Bach On Wood, was that rare record that could cross between the classical, jazz, and Pop world. Consisting largely of insanely detailed marimba-led takes on the classics from Bach, Vivaldi, and Pachelbel, its popularity brought him to appear on the Tonight Show and cemented him as an act people wanted to see perform live. CBS proffered him with a much larger budget and let Brian fully establish his own vision for the next album.

On the next album, this album, Distant Drums, he’d gather friends from the New York City jazz scene, some gifted session musicians from his own label, and even a wayward blues guys you might know: Stevie Ray Vaughan. Not for nothing, it seemed, that CBS wanted for Brian to take his act to the next level and to create something for the radio.

Somehow, Brian, cut it both ways.
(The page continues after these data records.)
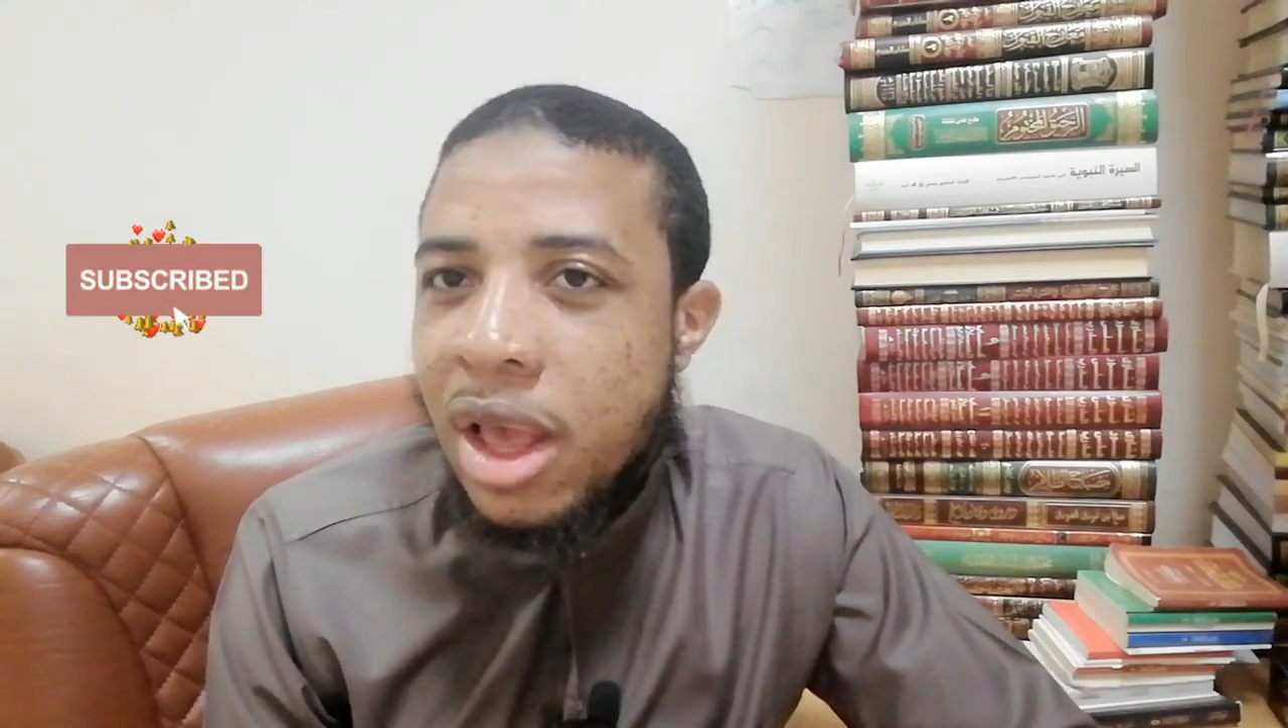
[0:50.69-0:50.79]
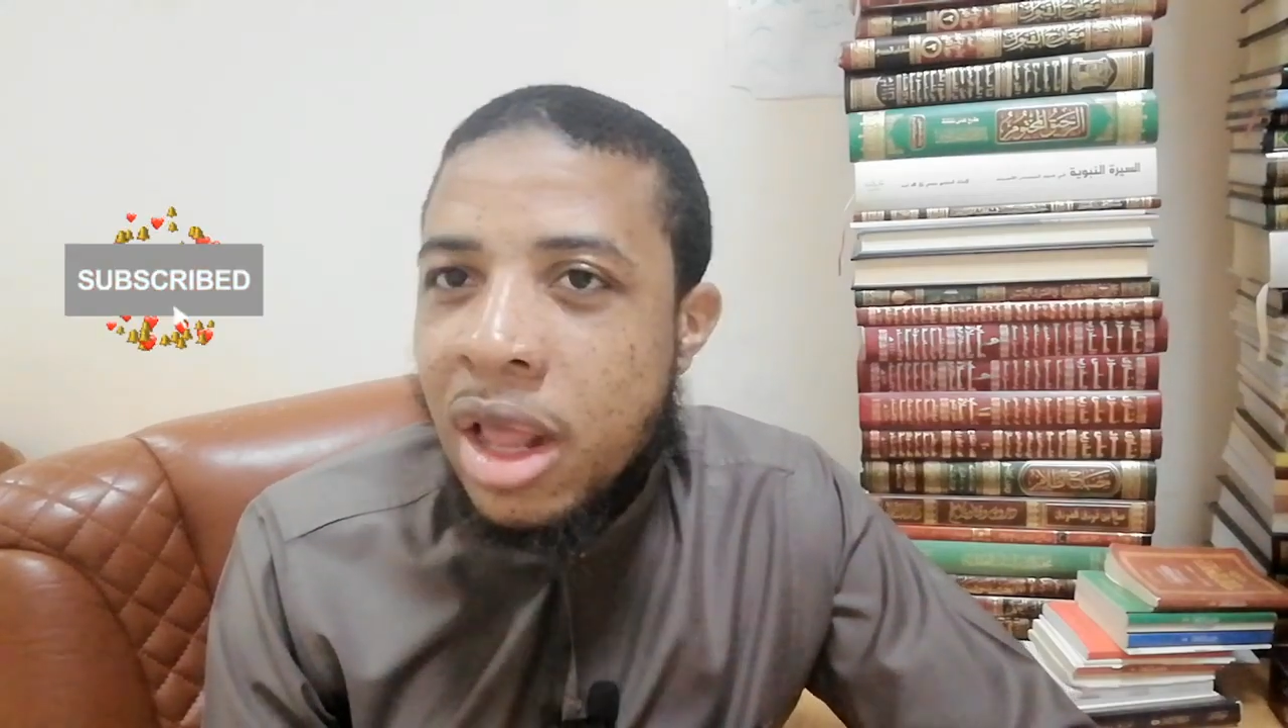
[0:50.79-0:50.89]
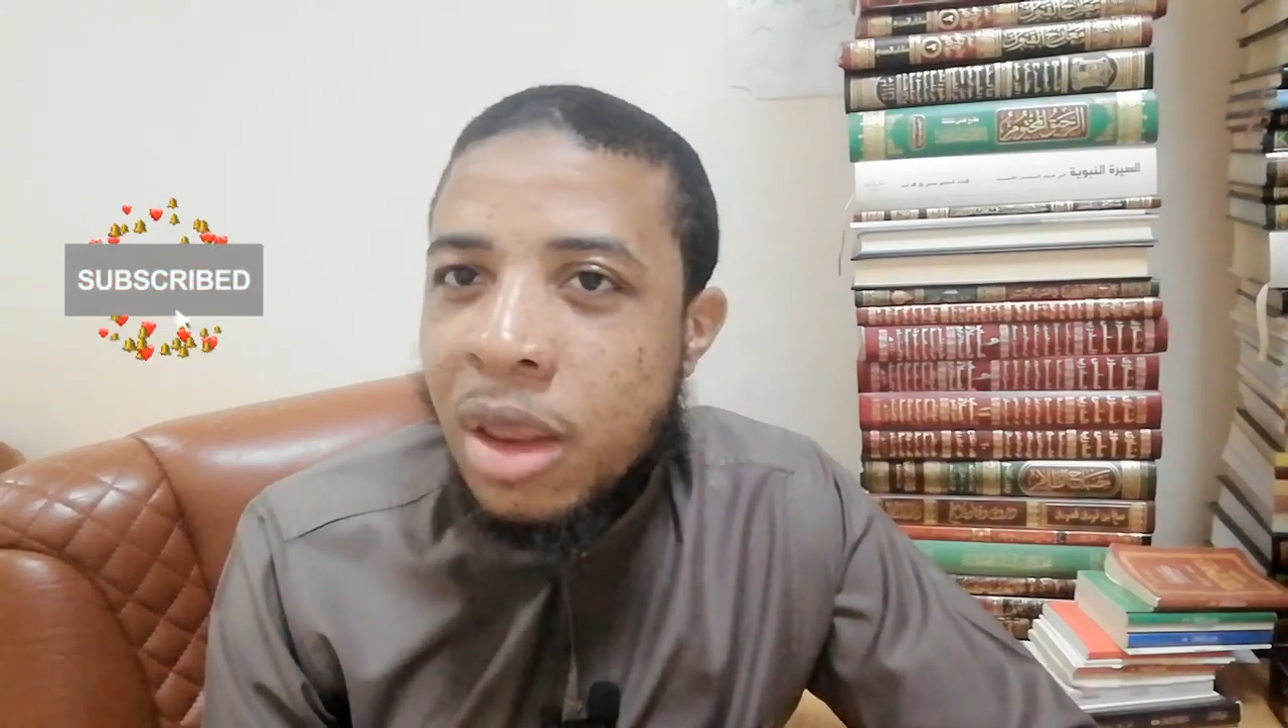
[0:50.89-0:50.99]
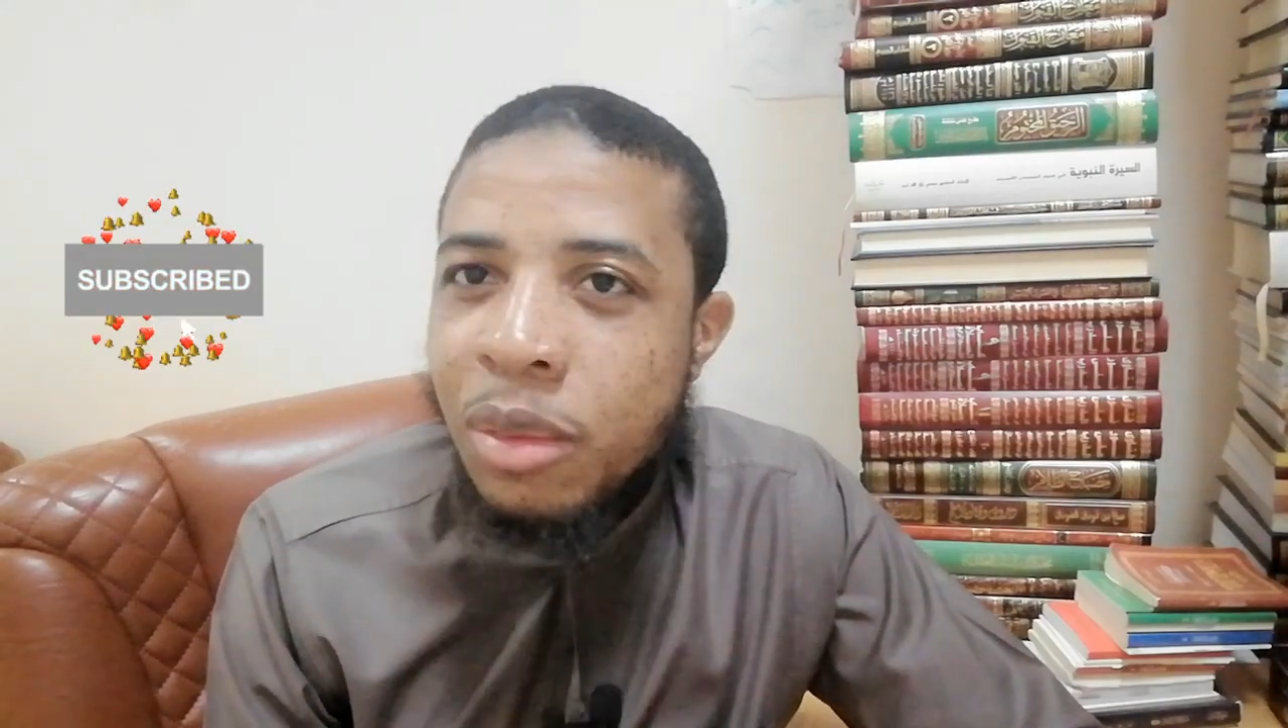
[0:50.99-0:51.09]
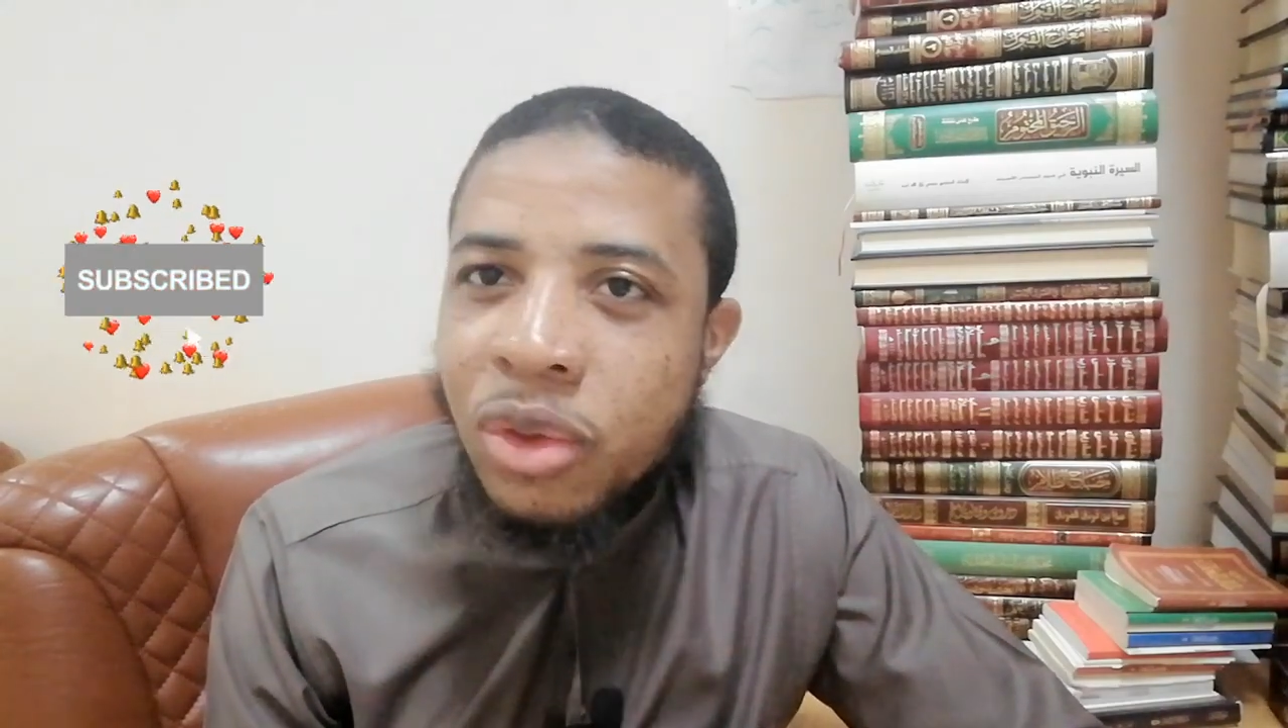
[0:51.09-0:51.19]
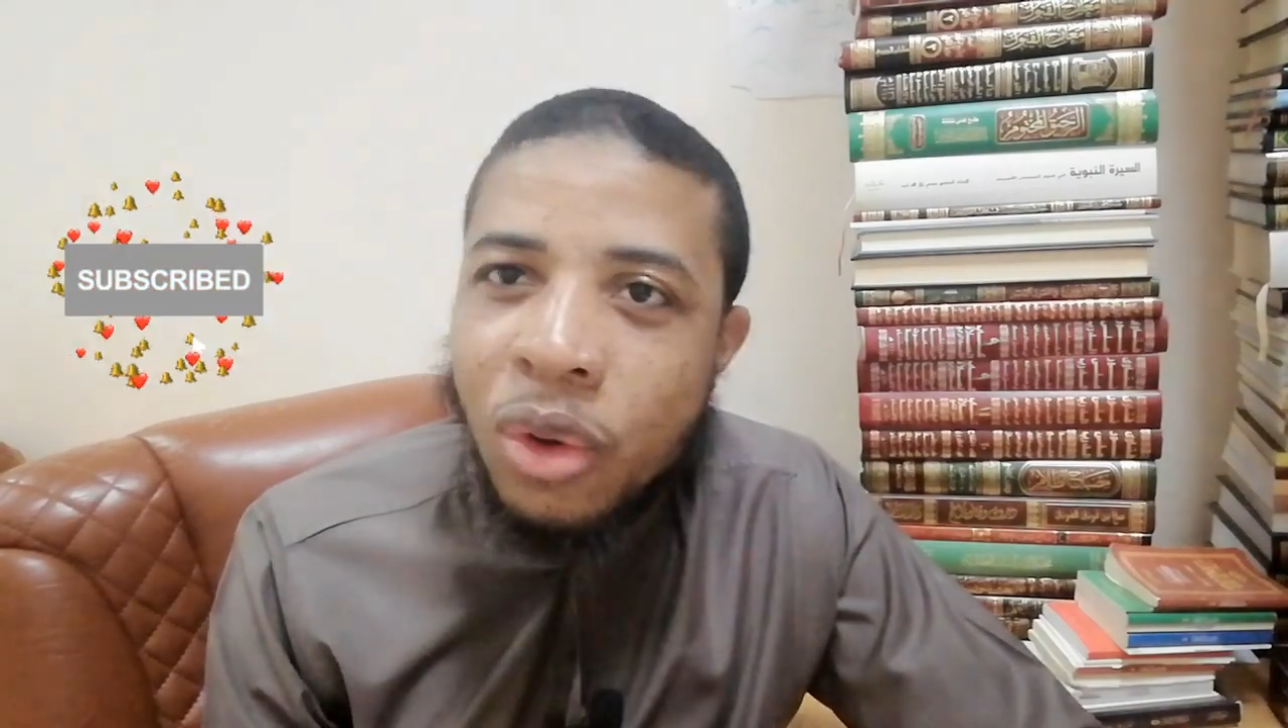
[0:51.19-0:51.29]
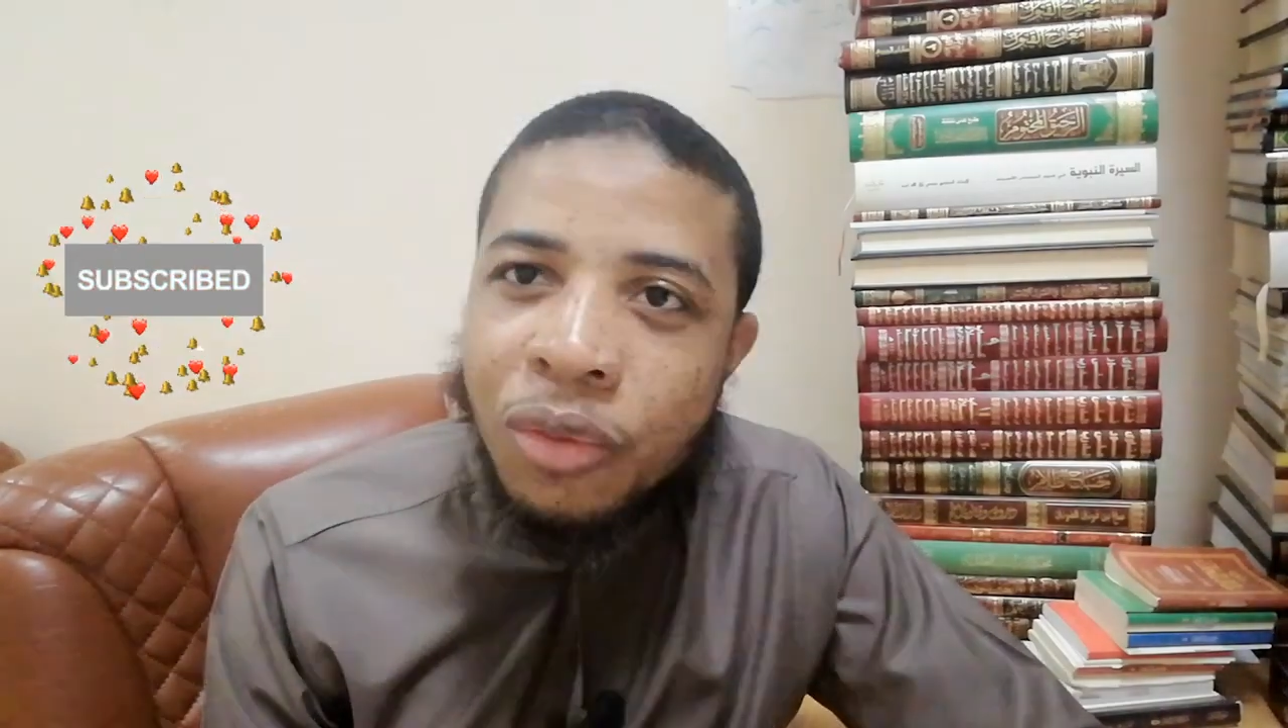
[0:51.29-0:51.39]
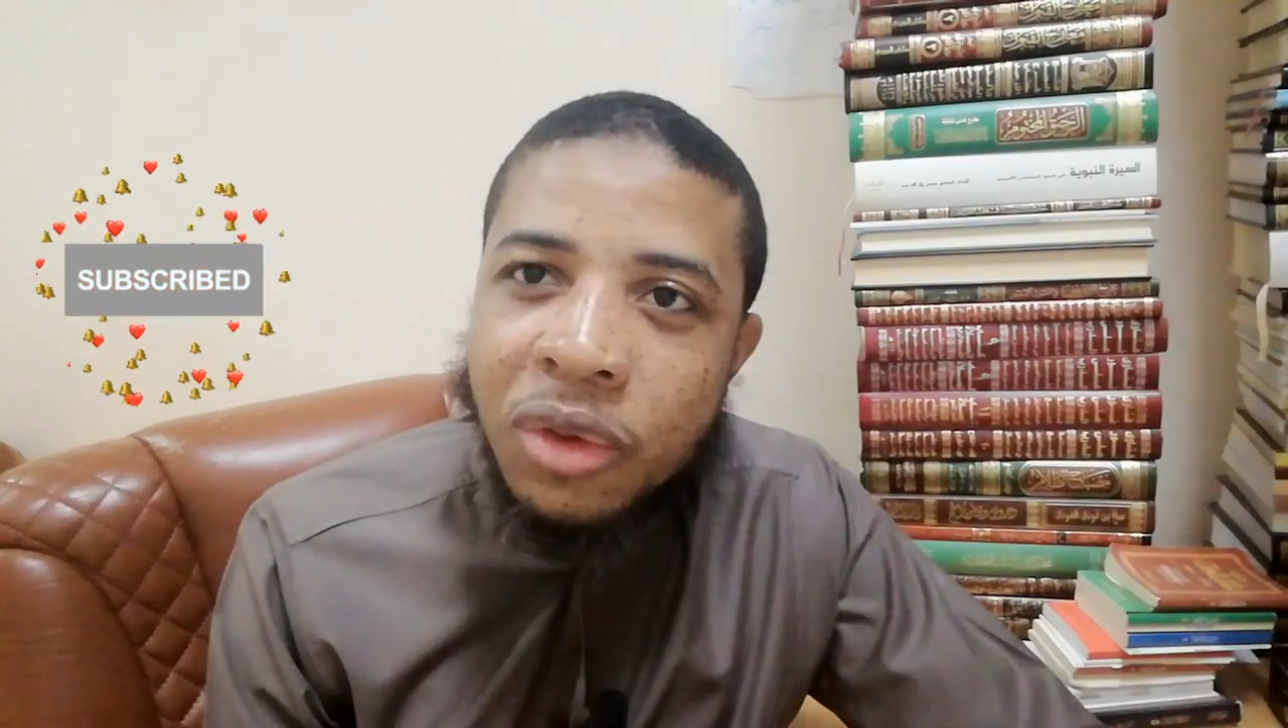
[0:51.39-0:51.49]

enemies of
On Distant Drums, there are cuts where you clearly hear the machinations of the industry place their hands on his. However, the reason I recommend the album, are for the various songs where Brian seems to dig deep for inspiration that’s not quite Western, that’s a bit more floating.

On songs like “One Bad Elephant” African music allows Brian to explore polyrhythms with instant flourish all the while his jazz friends (notably Lenny Pickett) go for some halfway point between them and those of Indian Carnatic influences. It’s a wonder of arrangement that they’re able to do this in less than four minutes. “Song For Segovia” and “El Viejo Y El Mar” both are quasi-Balearic ballads with the gifted guitar playing of Swede Georg Wadenius (another quiet hero of this album). When one of your most dated tracks is the one with the “star”, that should tell you something. Brian works best when he holds back a bit and lets the music, a lot of which has fantastic melodies, do the movement. Brian’s latin jazz-tinged excursion with post-bop horn legend, Freddie Hubbard, works wonders simply by letting go of technicality and letting the groove ride a bit.

The best parts of this album lie in that stretch from “Distant Drums” to “Puddletalk”. Coming close to that wonderful minimalism heard in Mkwaju Ensemble, it’s Brian taking his percussive exploration to the world of Steve Reich and Eastern-influenced music. In many ways, this part sounds the most personal. Most of these songs largely feature him working solo, getting in touch with the timeless spirit of bell and wood instruments, sussing out of them some truly meditative stuff that straddles the line of New Age or ambient music. Witness “Colossus Of The Harbor” a floating conversation between horns, guitar, and percussion that brings me back to the work guitarist Elliot Randall did with Steve Hiett just a few years earlier.

Distant Drums is simply a fascinating album when it hits its peaks. “Drums By Chants” is fourth world music for all intents and purposes, showing Brian’s adept study and recreation of all sorts of Pan-Pacific styles through electro-acoustic arrangements that wouldn’t sound out of place on your favorite, forgotten ‘80s reissue.

If we can forgive, the admittedly awesome recreation of “In The Hall Of The Mountain King”, we can find tracks like “Puddletalk” an electro-acoustic barely there bit of ambient which has few peers in that era. I don’t know, Brian might be known for other things but my favorite find is this bit of time where a lot of the things he did were far from his comfort zone, when things were less learned.